Could you please reproduce every record below exactly, leaving out the pictures?

↓↓↓

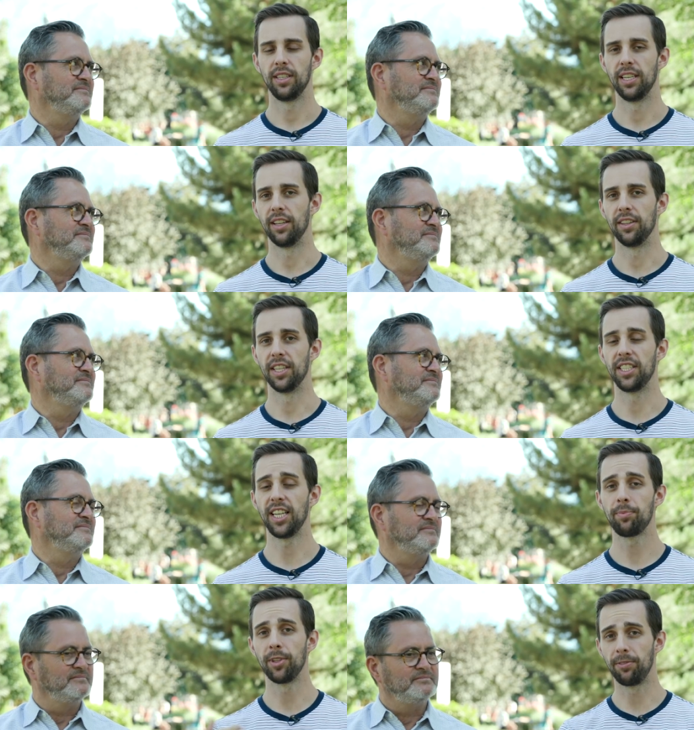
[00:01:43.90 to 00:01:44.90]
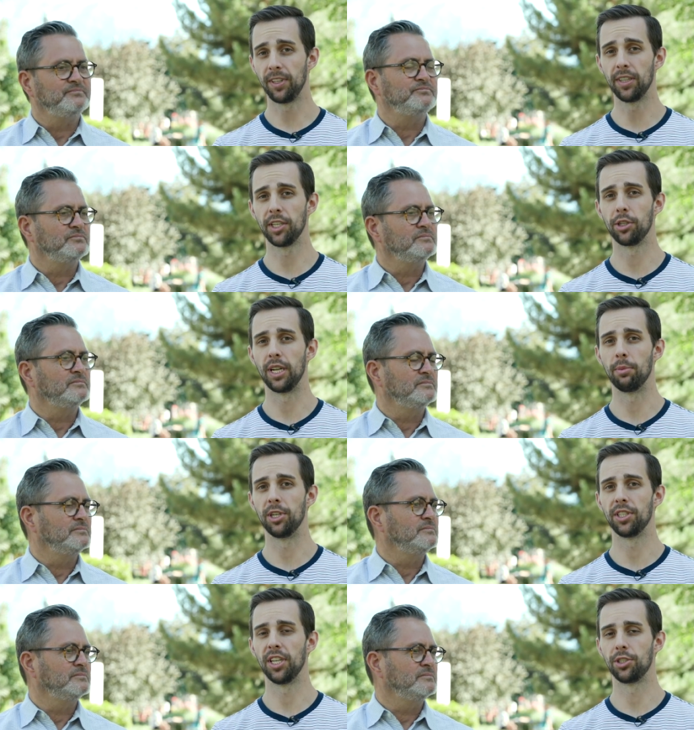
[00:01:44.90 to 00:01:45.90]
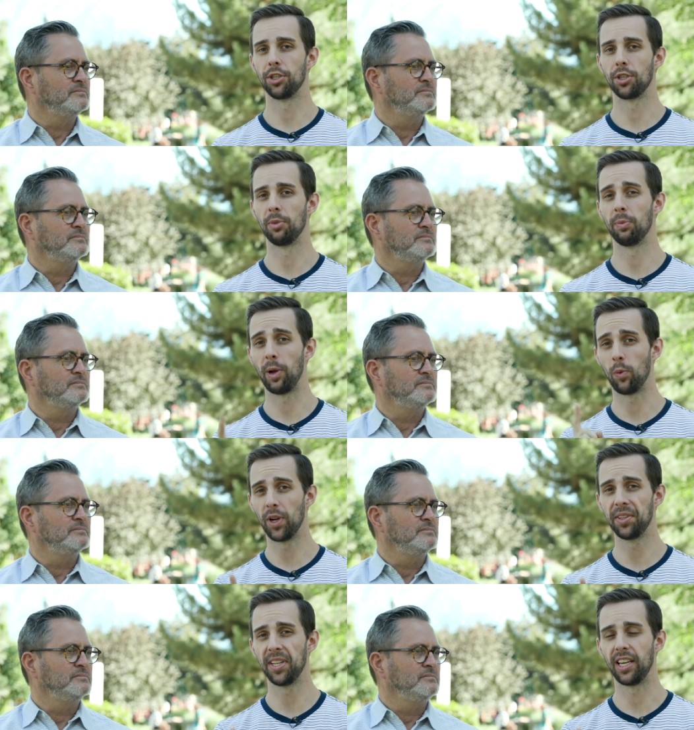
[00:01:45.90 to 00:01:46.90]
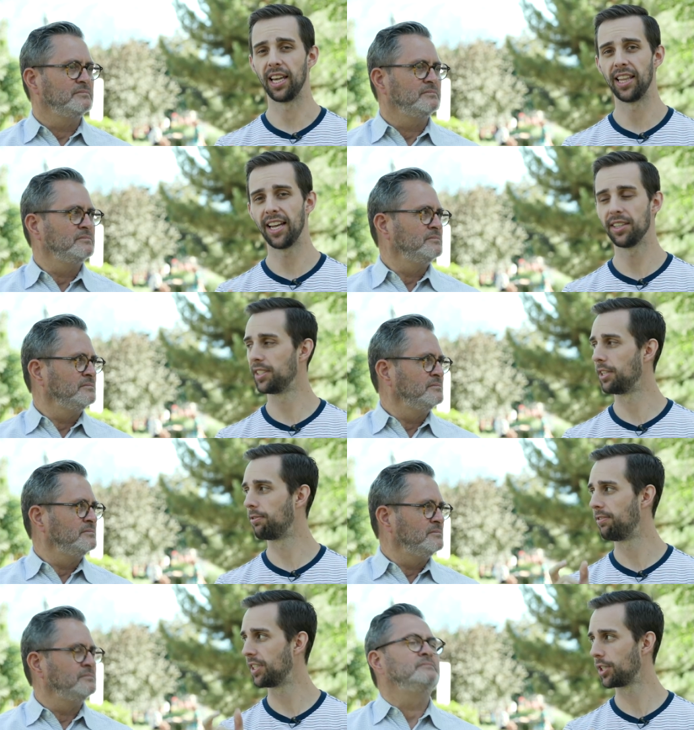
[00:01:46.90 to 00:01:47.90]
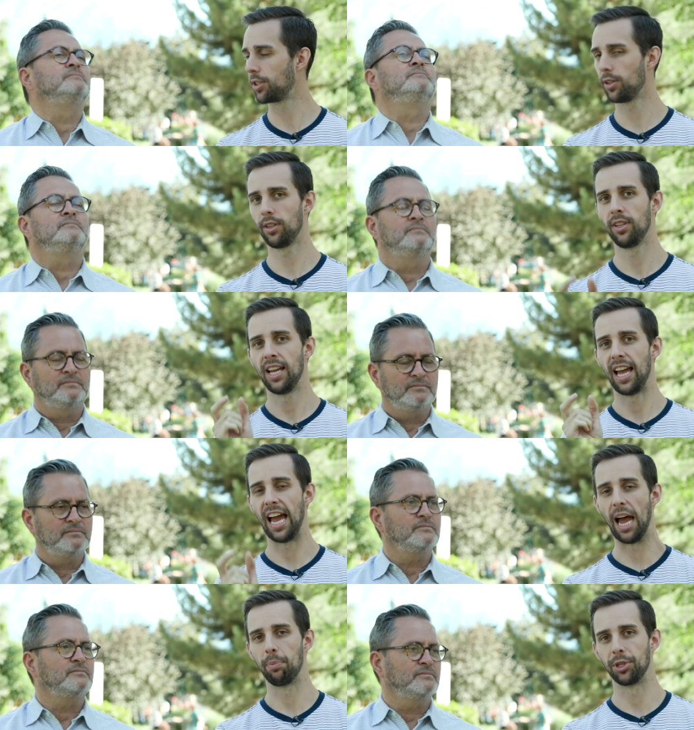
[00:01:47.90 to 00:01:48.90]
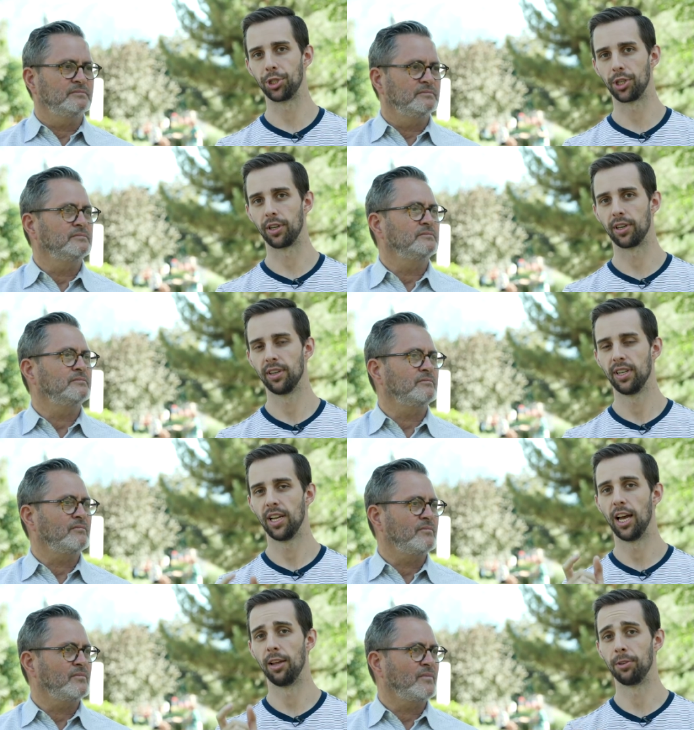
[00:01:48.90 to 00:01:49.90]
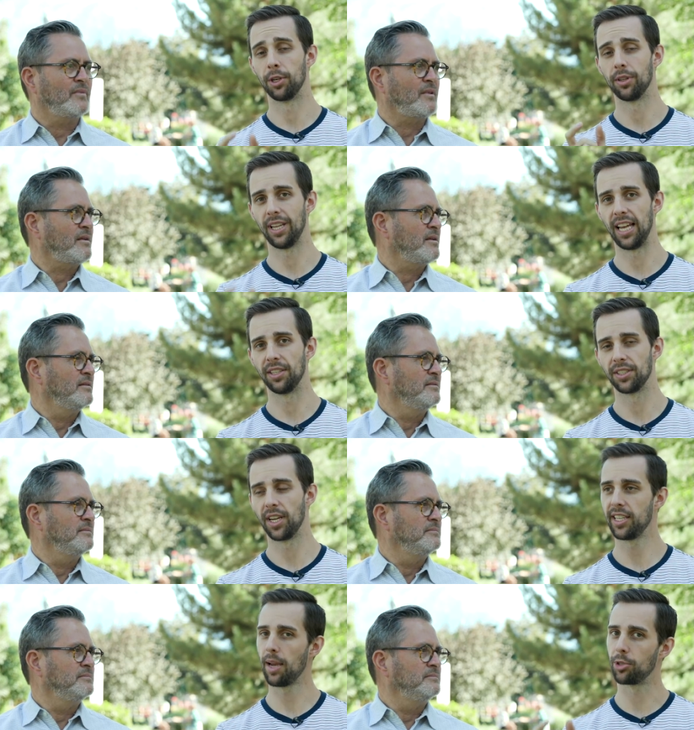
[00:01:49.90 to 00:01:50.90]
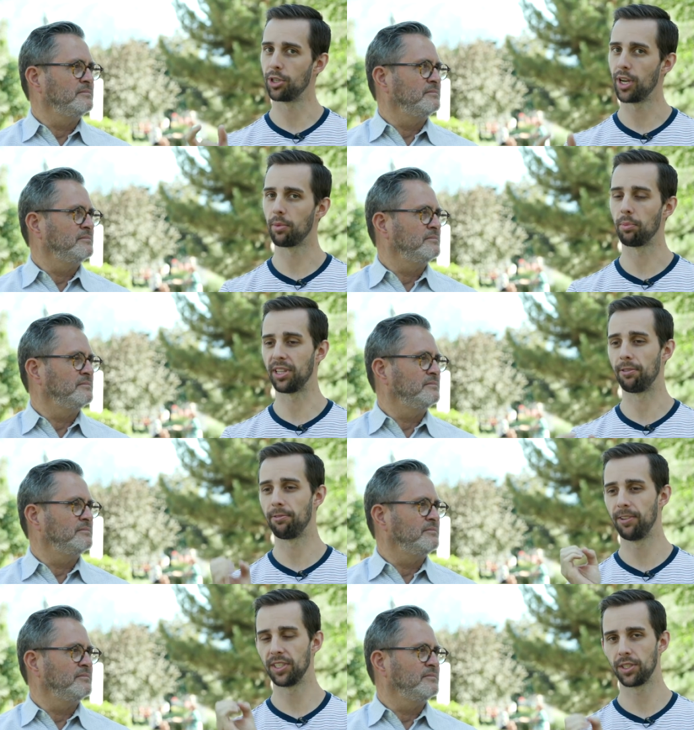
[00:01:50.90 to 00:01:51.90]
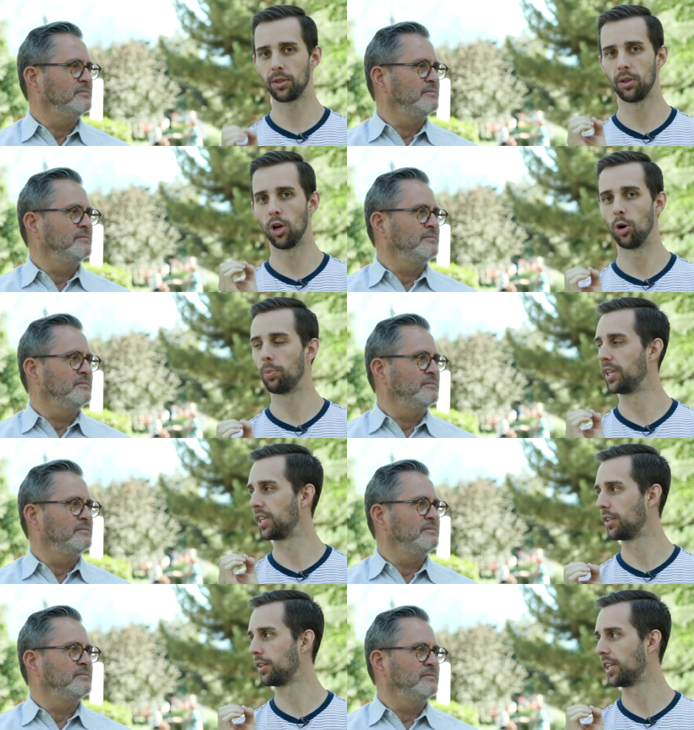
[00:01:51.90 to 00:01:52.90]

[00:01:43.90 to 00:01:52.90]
Speaker 1: Now, the depth of field in your image is determined by one thing, and that is the physical aperture of your lens. Not the aperture number, but the physical opening in the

↑↑↑

### Answer to this exercise
[00:01:43.90 to 00:01:44.90]
[00:01:44.90 to 00:01:45.90]
[00:01:45.90 to 00:01:46.90]
[00:01:46.90 to 00:01:47.90]
[00:01:47.90 to 00:01:48.90]
[00:01:48.90 to 00:01:49.90]
[00:01:49.90 to 00:01:50.90]
[00:01:50.90 to 00:01:51.90]
[00:01:51.90 to 00:01:52.90]

[00:01:43.90 to 00:01:52.90]
Speaker 1: Now, the depth of field in your image is determined by one thing, and that is the physical aperture of your lens. Not the aperture number, but the physical opening in the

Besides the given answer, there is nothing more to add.